Ökumene: Theologe sieht Fortschritt im orthodox-evangelischen Dialog
Der Grazer orthodoxe Theologe Prof. Griogorios Larentzakis hat in einer aktuellen Stellungnahme gegenüber Kathpress die letzten Ergebnisse der Internationalen Dialogkommission des Lutherischen Weltbundes und der orthodoxen Kirchen gewürdigt. Bei der letzten Vollversammlung im Mai 2024 wurde in einer (zu einem späteren Zeitpunkt veröffentlichten) gemeinsamen Erklärung festgehalten, dass in der Lutherischen Kirche künftig das gemeinsame Glaubensbekenntnis aus dem Zweiten Ökumenischen Konzil in Konstantinopel (381 n. Chr.) in der Originalfassung des Konzils und damit ohne den Zusatz "Filioque" verwendet werden soll. Für Larentzakis ist dies ein "großer ökumenischer Schritt" auf dem Weg zur vollen kirchlichen Gemeinschaft, wie er am Mittwoch gegenüber Kathpress betonte.
"Es ist immer erfreulich, wenn die christlichen Kirchen, unterwegs zur Verwirklichung der vollen kirchlichen Gemeinschaft, vorhandene Probleme und Stolpersteine beseitigen können", so Larentzakis wörtlich. Er hoffe sehr, dass diese gemeinsame Entscheidung von den Lutherischen Kirchen auf Weltebene rezipiert und in ihr kirchliches Leben integriert wird.
Konkret geht es um einen Abschnitt des Glaubensbekenntnisses von Nizäa-Konstantinopel. Dort heißt es in der seit dem achten Jahrhundert in lateinischen Kirchen gebeteten Form: "Wir glauben (...) an den Heiligen Geist, der Herr ist und lebendig macht, der aus dem Vater und dem Sohn (lateinisch: "filioque") hervorgeht." In dem bis heute in allen Ostkirchen verwandten griechischen Original des Bekenntnisses fehlt indes die Formulierung "und dem Sohn", die von der Westkirche einseitig eingefügt wurde.
Prof. Larentzakis verwies auf zahlreiche ökumenische Kommissionen, Arbeitskreise und Tagungen, die sich in den vergangenen Jahrzehnten bereits der Frage des "Filioque" angenommen hätten. Und er hoffe, dass diese aktuelle ökumenische Erklärung Vorbildcharakter auch für andere Kirchen habe und in der Liturgie umgesetzt werde. - Und zwar nicht nur bei ökumenischen Veranstaltungen und ökumenischen Gebeten, wenn orthodoxe Christen mitwirken. Denn es handle sich nicht um eine Gefälligkeit der Orthodoxen Kirche gegenüber, "sondern um die Basis unseres Glaubens und unserer christlichen Existenz, wenn wir alle im Namen des Vaters und des Sohnes und des Heiligen Geistes auch getauft werden".
Es sei ihm deshalb wichtig zu betonen, so der orthodoxe Theologe, dass in der Erklärung die Feststellung gemacht wurde, dass mit der Wiederherstellung des ursprünglichen Textes des Glaubensbekenntnisses eine Vertiefung des Glaubens an den Dreieinigen Gott einhergehen müsse. In diesem Sinne plädierte Larentzakis für eine intensivere ökumenische theologische Besinnung auf den Inhalt des gemeinsamen christlichen Glaubens.
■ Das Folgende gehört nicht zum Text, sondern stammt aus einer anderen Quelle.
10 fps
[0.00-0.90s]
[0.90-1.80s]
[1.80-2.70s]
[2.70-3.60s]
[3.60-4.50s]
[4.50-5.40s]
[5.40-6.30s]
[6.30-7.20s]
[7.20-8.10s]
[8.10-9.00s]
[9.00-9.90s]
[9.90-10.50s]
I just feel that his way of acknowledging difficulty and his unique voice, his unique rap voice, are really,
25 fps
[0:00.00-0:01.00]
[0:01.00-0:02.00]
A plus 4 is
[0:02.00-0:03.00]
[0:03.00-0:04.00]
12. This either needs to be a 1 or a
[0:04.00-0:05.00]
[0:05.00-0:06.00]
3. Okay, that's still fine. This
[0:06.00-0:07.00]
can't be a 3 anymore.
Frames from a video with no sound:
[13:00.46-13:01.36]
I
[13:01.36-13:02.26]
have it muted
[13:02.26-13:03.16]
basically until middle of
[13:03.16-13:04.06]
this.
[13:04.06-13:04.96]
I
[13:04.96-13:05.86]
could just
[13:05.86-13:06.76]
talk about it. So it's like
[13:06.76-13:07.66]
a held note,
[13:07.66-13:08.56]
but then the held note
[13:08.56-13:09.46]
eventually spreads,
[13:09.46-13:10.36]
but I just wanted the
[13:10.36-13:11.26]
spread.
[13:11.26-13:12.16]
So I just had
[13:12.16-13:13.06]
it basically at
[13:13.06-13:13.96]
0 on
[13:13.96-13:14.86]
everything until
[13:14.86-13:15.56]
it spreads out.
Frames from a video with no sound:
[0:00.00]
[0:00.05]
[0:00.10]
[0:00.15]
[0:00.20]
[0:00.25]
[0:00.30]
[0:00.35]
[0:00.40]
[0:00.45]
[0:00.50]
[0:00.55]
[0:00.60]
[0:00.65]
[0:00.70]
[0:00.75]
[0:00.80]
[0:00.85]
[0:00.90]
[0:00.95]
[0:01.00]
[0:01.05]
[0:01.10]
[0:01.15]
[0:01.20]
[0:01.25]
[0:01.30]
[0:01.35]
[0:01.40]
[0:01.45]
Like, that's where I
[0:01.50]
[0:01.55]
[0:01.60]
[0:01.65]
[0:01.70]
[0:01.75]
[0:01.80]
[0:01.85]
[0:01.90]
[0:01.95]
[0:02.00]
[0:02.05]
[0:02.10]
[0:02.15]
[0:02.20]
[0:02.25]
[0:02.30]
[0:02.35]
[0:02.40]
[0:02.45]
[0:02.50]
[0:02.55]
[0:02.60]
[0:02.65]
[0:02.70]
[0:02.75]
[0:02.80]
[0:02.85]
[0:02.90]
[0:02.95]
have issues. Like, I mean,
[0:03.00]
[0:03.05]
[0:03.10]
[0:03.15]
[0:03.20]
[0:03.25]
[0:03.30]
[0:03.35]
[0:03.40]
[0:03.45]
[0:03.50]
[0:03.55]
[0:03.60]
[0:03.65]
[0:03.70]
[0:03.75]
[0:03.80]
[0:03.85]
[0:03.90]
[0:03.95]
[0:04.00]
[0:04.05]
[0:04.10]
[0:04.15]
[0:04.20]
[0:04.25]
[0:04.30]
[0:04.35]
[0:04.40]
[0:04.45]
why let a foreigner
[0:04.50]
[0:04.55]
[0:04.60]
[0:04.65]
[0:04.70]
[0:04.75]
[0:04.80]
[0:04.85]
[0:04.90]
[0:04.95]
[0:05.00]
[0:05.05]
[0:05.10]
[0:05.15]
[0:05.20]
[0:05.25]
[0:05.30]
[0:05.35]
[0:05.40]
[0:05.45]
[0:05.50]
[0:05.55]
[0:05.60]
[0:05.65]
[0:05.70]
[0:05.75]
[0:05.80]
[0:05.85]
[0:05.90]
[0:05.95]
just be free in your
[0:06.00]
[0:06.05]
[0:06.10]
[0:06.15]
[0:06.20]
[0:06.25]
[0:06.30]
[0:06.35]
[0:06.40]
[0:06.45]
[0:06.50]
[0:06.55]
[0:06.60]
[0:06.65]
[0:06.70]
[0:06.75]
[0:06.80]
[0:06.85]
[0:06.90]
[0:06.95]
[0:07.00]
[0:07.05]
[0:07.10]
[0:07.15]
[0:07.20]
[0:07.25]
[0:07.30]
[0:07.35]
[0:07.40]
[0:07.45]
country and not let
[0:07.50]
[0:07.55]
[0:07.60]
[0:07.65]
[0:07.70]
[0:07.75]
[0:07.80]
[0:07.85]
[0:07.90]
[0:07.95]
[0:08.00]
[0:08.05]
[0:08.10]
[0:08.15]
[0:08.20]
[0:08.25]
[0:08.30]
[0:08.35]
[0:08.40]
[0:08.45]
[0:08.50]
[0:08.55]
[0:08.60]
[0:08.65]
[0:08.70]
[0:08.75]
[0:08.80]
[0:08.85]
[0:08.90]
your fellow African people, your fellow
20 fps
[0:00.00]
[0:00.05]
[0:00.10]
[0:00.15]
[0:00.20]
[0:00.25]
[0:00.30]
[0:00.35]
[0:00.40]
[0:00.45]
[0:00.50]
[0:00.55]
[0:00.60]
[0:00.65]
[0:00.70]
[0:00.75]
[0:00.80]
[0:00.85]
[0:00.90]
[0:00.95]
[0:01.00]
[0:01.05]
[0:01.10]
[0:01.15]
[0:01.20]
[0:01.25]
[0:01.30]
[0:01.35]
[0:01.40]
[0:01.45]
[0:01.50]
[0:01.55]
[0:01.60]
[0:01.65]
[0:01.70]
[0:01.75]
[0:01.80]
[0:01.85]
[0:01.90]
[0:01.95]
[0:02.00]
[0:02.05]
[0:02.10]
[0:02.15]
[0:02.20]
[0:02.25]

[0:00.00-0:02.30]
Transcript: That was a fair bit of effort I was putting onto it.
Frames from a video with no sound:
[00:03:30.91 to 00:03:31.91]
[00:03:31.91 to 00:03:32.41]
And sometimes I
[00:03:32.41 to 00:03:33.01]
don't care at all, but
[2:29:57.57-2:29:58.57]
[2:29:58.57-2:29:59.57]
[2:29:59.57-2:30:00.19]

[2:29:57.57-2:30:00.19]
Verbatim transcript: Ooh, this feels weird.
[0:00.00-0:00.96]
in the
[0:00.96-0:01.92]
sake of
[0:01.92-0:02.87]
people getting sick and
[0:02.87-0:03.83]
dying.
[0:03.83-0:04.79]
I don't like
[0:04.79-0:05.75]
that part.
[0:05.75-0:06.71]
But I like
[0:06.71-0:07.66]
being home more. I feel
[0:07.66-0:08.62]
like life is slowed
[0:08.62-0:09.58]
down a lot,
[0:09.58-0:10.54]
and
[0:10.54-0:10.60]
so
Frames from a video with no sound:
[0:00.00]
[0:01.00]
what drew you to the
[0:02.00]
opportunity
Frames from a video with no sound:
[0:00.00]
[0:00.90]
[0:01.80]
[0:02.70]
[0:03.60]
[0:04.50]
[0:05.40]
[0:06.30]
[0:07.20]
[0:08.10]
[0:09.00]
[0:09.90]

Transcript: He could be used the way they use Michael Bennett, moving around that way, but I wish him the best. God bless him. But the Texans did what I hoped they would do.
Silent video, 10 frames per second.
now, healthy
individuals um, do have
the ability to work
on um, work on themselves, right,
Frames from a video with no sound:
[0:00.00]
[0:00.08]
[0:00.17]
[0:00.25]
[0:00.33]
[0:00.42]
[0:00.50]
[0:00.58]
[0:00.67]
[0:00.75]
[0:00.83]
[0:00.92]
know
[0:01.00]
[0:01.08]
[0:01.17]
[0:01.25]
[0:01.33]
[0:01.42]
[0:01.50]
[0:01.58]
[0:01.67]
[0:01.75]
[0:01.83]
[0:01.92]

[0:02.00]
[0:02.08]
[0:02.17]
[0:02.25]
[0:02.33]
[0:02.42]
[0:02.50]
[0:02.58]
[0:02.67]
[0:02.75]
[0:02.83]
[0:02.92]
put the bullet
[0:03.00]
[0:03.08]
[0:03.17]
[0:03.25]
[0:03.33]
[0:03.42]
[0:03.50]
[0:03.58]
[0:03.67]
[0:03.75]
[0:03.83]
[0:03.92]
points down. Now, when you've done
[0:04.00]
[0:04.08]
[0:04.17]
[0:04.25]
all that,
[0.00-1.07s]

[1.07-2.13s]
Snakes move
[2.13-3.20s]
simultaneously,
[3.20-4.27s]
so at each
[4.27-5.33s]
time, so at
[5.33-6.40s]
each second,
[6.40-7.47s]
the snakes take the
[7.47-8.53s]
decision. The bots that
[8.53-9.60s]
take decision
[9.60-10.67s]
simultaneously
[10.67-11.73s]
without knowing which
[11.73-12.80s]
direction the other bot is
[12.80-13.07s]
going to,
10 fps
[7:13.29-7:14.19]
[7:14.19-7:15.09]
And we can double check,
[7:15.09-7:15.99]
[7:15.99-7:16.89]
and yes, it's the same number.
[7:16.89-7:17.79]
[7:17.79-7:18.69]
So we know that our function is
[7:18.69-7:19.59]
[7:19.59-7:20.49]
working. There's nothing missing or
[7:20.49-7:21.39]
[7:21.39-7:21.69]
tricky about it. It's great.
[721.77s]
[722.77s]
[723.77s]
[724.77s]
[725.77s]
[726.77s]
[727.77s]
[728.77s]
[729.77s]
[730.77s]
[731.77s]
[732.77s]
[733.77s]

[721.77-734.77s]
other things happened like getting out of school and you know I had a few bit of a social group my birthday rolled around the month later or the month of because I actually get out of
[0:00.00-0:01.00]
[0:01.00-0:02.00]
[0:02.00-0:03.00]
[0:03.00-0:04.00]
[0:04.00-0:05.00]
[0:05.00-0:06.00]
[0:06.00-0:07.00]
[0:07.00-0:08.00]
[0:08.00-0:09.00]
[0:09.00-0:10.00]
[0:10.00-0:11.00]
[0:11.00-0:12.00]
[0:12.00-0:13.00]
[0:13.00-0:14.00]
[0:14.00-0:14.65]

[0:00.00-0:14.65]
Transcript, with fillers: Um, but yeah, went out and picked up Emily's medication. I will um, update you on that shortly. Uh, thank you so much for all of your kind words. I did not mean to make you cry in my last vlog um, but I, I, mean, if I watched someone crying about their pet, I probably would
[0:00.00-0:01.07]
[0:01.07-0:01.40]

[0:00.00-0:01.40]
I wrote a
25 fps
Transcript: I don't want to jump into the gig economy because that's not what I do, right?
Die Anfänge des "Filioque" finden sich im heutigen Spanien im 6. bis 8. Jahrhundert, wo man gegen abweichende Lehren die wahre Gottheit von Jesus Christus betonen wollte und in das Glaubensbekenntnis einfügte, dass der Geist vom Vater und vom Sohn ausgeht. Auf der Regionalsynode von Toledo 589 wurde das "Filioque" erstmals offiziell in das Glaubensbekenntnis aufgenommen. Von der Iberischen Halbinsel aus fand es Einzug in die fränkische Liturgie und verbreitete sich weiter. Schon bald kam es aber zu erbitterten Konflikten über den Zusatz zwischen fränkischen und griechischen Mönchen, die das "Filioque" vehement ablehnten. Karl der Große berief 809 das Konzil von Aachen ein, auf dem die Kontroverse behandelt wurde. Karl wollte, dass das "Filioque" auch in Rom ins Glaubensbekenntnis aufgenommen wird. Papst Leo III. lehnte das jedoch ab. Erst durch Papst Benedikt VIII. wurde das "Filioque" 1014 tatsächlich auch in der römischen Liturgie ins Glaubensbekenntnis eingefügt.